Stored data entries
☆ ☆ ☆ ☆ ☆
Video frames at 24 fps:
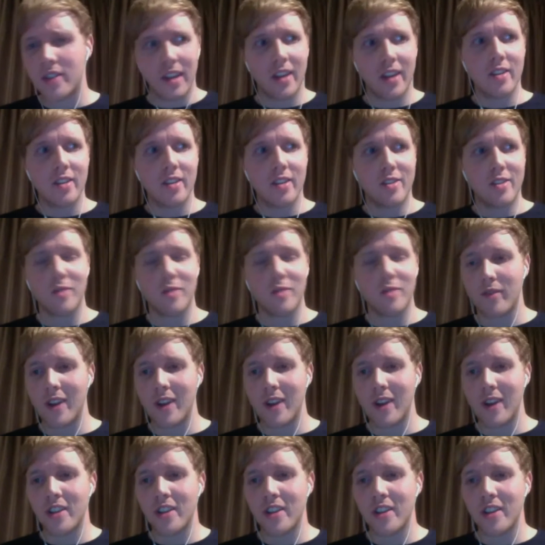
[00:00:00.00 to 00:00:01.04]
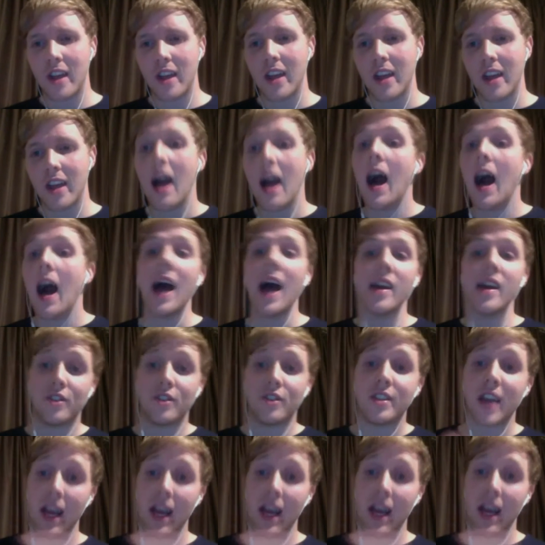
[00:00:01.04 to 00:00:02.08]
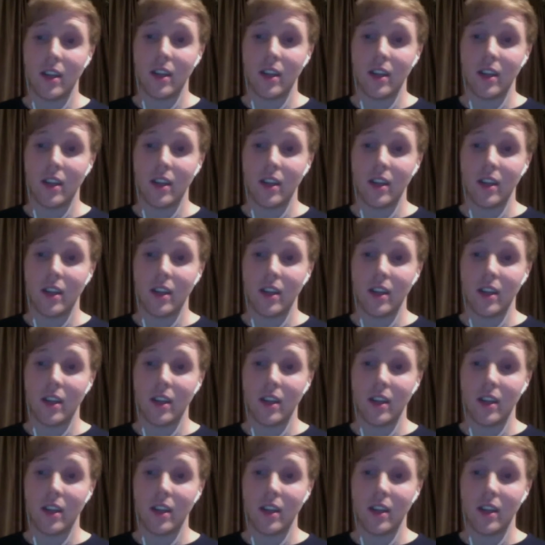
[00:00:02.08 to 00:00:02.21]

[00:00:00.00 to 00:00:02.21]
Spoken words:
like it's a refreshing thing. I eat a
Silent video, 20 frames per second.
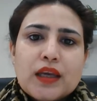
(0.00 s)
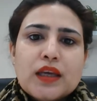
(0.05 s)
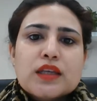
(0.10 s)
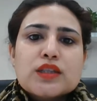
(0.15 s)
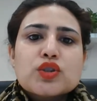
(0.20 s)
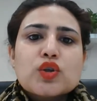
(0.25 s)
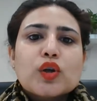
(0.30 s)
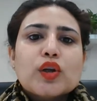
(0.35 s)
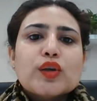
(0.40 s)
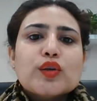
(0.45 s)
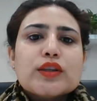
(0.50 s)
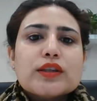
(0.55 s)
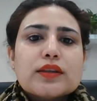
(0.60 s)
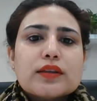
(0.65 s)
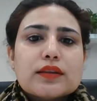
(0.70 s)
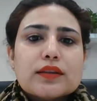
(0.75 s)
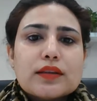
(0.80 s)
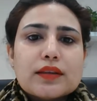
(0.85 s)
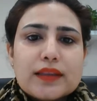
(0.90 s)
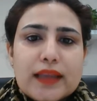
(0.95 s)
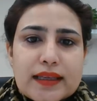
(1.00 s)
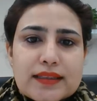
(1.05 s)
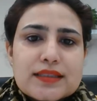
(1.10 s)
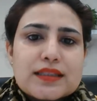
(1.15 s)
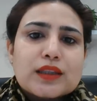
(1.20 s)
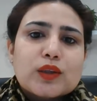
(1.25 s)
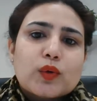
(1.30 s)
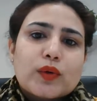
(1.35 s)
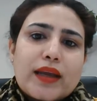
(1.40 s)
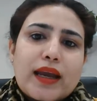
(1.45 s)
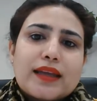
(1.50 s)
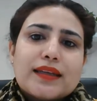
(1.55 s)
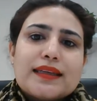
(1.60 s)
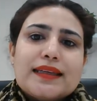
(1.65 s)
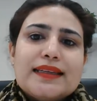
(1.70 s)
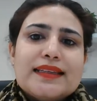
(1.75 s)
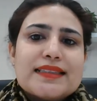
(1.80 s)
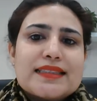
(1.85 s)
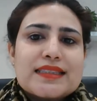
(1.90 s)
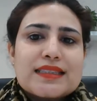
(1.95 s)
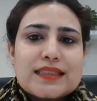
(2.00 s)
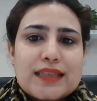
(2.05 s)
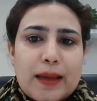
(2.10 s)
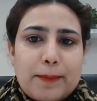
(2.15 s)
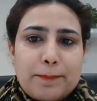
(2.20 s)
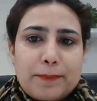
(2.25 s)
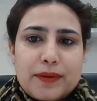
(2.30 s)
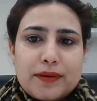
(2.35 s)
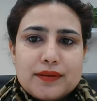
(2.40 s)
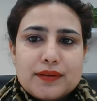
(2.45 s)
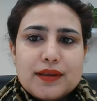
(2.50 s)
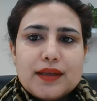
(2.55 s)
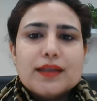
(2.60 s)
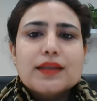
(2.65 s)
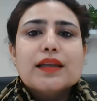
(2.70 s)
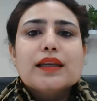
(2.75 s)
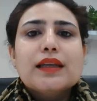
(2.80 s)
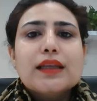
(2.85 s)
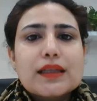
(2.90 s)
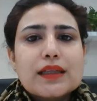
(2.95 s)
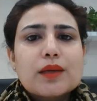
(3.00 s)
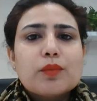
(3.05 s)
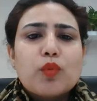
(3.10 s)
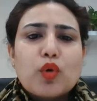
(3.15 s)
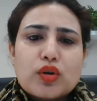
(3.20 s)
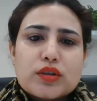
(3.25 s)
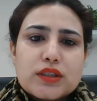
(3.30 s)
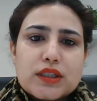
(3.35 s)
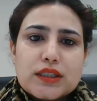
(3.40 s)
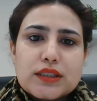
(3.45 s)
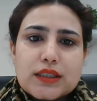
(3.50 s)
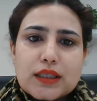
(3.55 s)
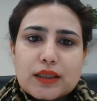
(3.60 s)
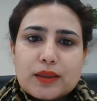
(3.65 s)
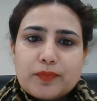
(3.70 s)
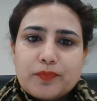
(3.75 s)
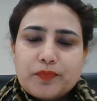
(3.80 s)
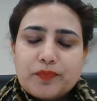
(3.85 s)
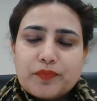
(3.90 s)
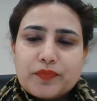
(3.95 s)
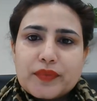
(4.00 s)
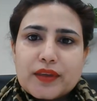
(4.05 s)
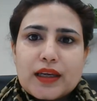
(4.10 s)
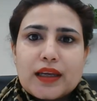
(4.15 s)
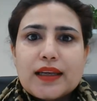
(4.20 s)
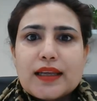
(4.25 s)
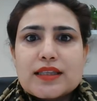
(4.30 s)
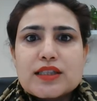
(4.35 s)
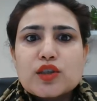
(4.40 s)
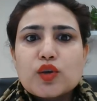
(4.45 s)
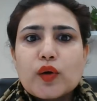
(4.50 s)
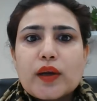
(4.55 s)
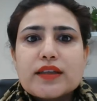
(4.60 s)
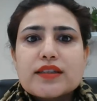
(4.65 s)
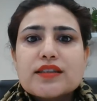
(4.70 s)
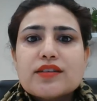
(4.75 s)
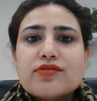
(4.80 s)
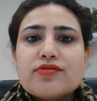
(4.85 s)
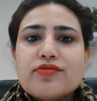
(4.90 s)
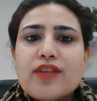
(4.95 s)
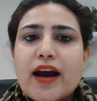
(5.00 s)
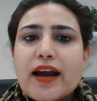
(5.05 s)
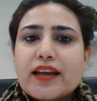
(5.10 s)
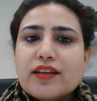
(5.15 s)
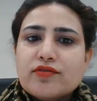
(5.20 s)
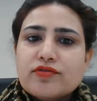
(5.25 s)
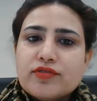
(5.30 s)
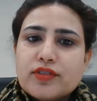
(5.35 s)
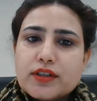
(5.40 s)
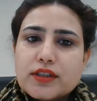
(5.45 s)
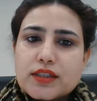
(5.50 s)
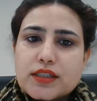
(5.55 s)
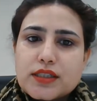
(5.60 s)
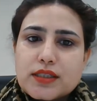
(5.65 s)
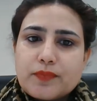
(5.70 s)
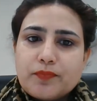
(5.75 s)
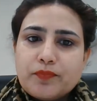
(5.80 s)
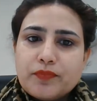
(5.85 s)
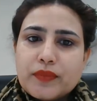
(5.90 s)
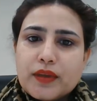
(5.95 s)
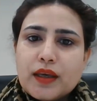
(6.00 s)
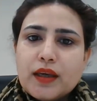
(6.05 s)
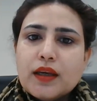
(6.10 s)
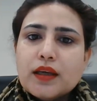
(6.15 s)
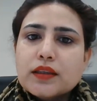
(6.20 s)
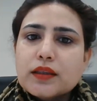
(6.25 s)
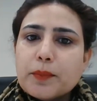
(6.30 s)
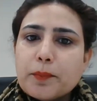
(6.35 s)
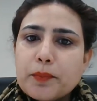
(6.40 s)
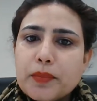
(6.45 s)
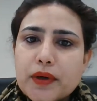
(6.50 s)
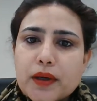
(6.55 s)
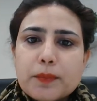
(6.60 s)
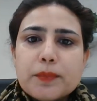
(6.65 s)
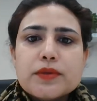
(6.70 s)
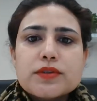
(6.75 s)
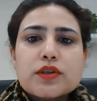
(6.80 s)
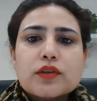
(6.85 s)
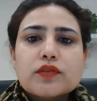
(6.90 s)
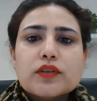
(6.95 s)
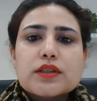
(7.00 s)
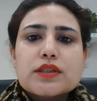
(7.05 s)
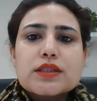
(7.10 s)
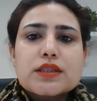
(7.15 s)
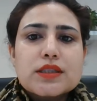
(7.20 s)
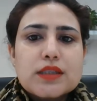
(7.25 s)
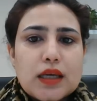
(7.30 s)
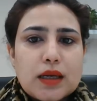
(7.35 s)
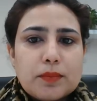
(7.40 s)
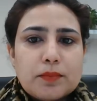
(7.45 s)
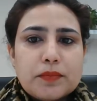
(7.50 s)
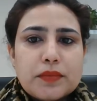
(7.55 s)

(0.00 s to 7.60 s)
So let's look at each step in a little more detail. Let's look at define first. The purpose of this step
☆ ☆ ☆ ☆ ☆
### [TRY IT]
Leaving pictures aside, write out each record above exactly as given.

### [ANSWER BOX]
Video frames at 24 fps:
[00:00:00.00 to 00:00:01.04]
[00:00:01.04 to 00:00:02.08]
[00:00:02.08 to 00:00:02.21]

[00:00:00.00 to 00:00:02.21]
Spoken words:
like it's a refreshing thing. I eat a
Silent video, 20 frames per second.
(0.00 s)
(0.05 s)
(0.10 s)
(0.15 s)
(0.20 s)
(0.25 s)
(0.30 s)
(0.35 s)
(0.40 s)
(0.45 s)
(0.50 s)
(0.55 s)
(0.60 s)
(0.65 s)
(0.70 s)
(0.75 s)
(0.80 s)
(0.85 s)
(0.90 s)
(0.95 s)
(1.00 s)
(1.05 s)
(1.10 s)
(1.15 s)
(1.20 s)
(1.25 s)
(1.30 s)
(1.35 s)
(1.40 s)
(1.45 s)
(1.50 s)
(1.55 s)
(1.60 s)
(1.65 s)
(1.70 s)
(1.75 s)
(1.80 s)
(1.85 s)
(1.90 s)
(1.95 s)
(2.00 s)
(2.05 s)
(2.10 s)
(2.15 s)
(2.20 s)
(2.25 s)
(2.30 s)
(2.35 s)
(2.40 s)
(2.45 s)
(2.50 s)
(2.55 s)
(2.60 s)
(2.65 s)
(2.70 s)
(2.75 s)
(2.80 s)
(2.85 s)
(2.90 s)
(2.95 s)
(3.00 s)
(3.05 s)
(3.10 s)
(3.15 s)
(3.20 s)
(3.25 s)
(3.30 s)
(3.35 s)
(3.40 s)
(3.45 s)
(3.50 s)
(3.55 s)
(3.60 s)
(3.65 s)
(3.70 s)
(3.75 s)
(3.80 s)
(3.85 s)
(3.90 s)
(3.95 s)
(4.00 s)
(4.05 s)
(4.10 s)
(4.15 s)
(4.20 s)
(4.25 s)
(4.30 s)
(4.35 s)
(4.40 s)
(4.45 s)
(4.50 s)
(4.55 s)
(4.60 s)
(4.65 s)
(4.70 s)
(4.75 s)
(4.80 s)
(4.85 s)
(4.90 s)
(4.95 s)
(5.00 s)
(5.05 s)
(5.10 s)
(5.15 s)
(5.20 s)
(5.25 s)
(5.30 s)
(5.35 s)
(5.40 s)
(5.45 s)
(5.50 s)
(5.55 s)
(5.60 s)
(5.65 s)
(5.70 s)
(5.75 s)
(5.80 s)
(5.85 s)
(5.90 s)
(5.95 s)
(6.00 s)
(6.05 s)
(6.10 s)
(6.15 s)
(6.20 s)
(6.25 s)
(6.30 s)
(6.35 s)
(6.40 s)
(6.45 s)
(6.50 s)
(6.55 s)
(6.60 s)
(6.65 s)
(6.70 s)
(6.75 s)
(6.80 s)
(6.85 s)
(6.90 s)
(6.95 s)
(7.00 s)
(7.05 s)
(7.10 s)
(7.15 s)
(7.20 s)
(7.25 s)
(7.30 s)
(7.35 s)
(7.40 s)
(7.45 s)
(7.50 s)
(7.55 s)

(0.00 s to 7.60 s)
So let's look at each step in a little more detail. Let's look at define first. The purpose of this step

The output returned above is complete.